WORK REQUIRED:
Would you please transcribe the records below exactly, leaving out the pictures?

TASK MATERIAL:

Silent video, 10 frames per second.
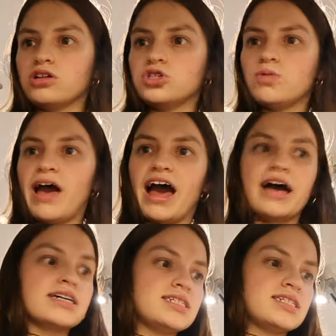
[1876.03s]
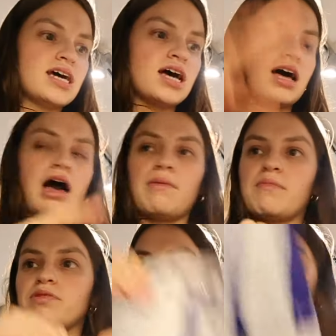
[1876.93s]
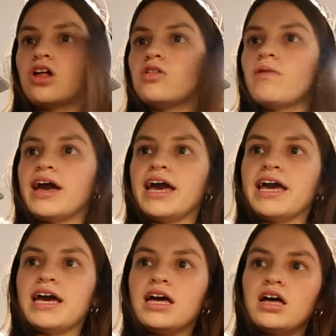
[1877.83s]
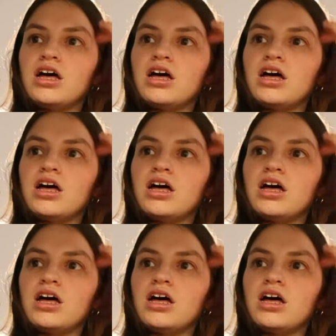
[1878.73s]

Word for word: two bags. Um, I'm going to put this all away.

ANSWER SECTION:
Silent video, 10 frames per second.
[1876.03s]
[1876.93s]
[1877.83s]
[1878.73s]

Word for word: two bags. Um, I'm going to put this all away.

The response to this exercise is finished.